Las apoderadas Valeria Carreras y Lorena Arias remarcaron que, pese a las objeciones previas, el proceso oral dejó claro que el submarino no estaba en condiciones adecuadas para cumplir su misión y que la tragedia era evitable. En un comunicado, subrayaron que el juicio representó un avance importante para las familias, al reconocerse el estado deficiente del mantenimiento y otras cuestiones centrales que durante años se intentaron silenciar.

El objetivo de lasабogadas es evitar que un hecho de tal magnitud vuelva a cobrar la vida de integrantes de las Fuerzas Armadas. En este marco, el Tribunal Oral Federal de Santa Cruz dictó, el 8 de julio pasado, la condena a tres años de prisión de ejecución condicional e inhabilitación especial para el excapitán de navío Claudio Javier Villamide, quien ejercía como comandante de la Fuerza de Submarinos. Esa pena fue impuesta por incumplimiento de sus deberes de funcionario público en concurso con estrago culposo agravado por la muerte de la tripulación.

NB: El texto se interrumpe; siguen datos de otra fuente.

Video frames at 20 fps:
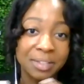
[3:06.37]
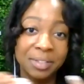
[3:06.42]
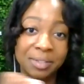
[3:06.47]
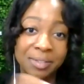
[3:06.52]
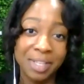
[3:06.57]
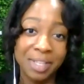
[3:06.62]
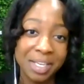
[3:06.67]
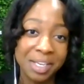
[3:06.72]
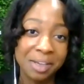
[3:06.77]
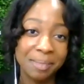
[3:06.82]
And
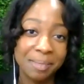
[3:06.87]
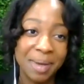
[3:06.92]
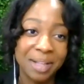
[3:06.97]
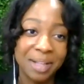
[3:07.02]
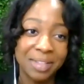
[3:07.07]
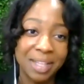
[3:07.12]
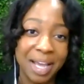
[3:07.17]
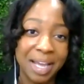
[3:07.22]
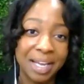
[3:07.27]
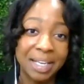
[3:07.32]
so thinking
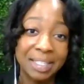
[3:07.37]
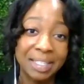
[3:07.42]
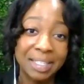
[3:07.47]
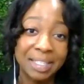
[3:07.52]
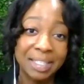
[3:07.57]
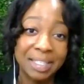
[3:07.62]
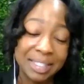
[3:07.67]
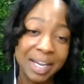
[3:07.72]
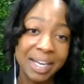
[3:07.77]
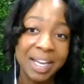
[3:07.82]
about that
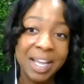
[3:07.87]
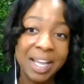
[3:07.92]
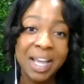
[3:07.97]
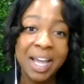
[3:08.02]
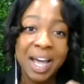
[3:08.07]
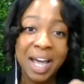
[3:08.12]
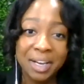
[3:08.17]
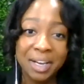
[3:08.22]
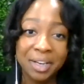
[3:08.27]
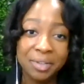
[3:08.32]
insight,
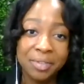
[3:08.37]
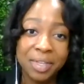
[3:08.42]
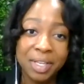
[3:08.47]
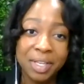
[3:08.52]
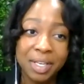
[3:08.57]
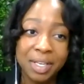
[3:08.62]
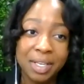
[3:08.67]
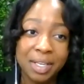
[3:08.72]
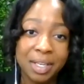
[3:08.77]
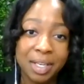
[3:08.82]
how do you
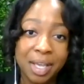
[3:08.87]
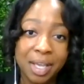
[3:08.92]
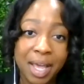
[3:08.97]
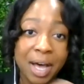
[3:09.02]
then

En la misma decisión, por unanimidad, quedaron absueltos el contralmirante retirado Luis Enrique López Mazzeo y los capitanes Héctor Aníbal Alonso y Hugo Miguel Correa. El debate, que se extendió por más de cuatro meses y reunió alrededor de 30 audiencias, partió de un hecho que la querella considera probado: el submarino salió con deficiencias técnicas conocidas, entre ellas el vencimiento del carenado y problemas de estanqueidad vinculados a la válvula E19.

Según los jueces de la mayoría, Villamide autorizó la patrulla pese a esas fallas y no adoptó medidas adecuadas cuando, el 15 de noviembre de 2017, la nave reportó ingreso de agua de mar, un cortocircuito y un inicio de incendio. Un día después se perdió el contacto y los restos del buque fueron hallados un año más tarde, a más de 900 metros de profundidad.

Una segunda querella, encabezada por Luis Tagliapietra (padre de uno de los tripulantes), reclamó la nulidad del juicio y un nuevo debate en Mar del Plata. La defensa de Villamide mantiene su postura de absolución y sostiene que, casi nueve años después, no está acreditado con certeza qué ocurrió en las horas previas a la implosión.

La causa pasa ahora a Casación, que deberá decidir si admite los planteos de las querellas y qué resolución corresponde en sede de revisión.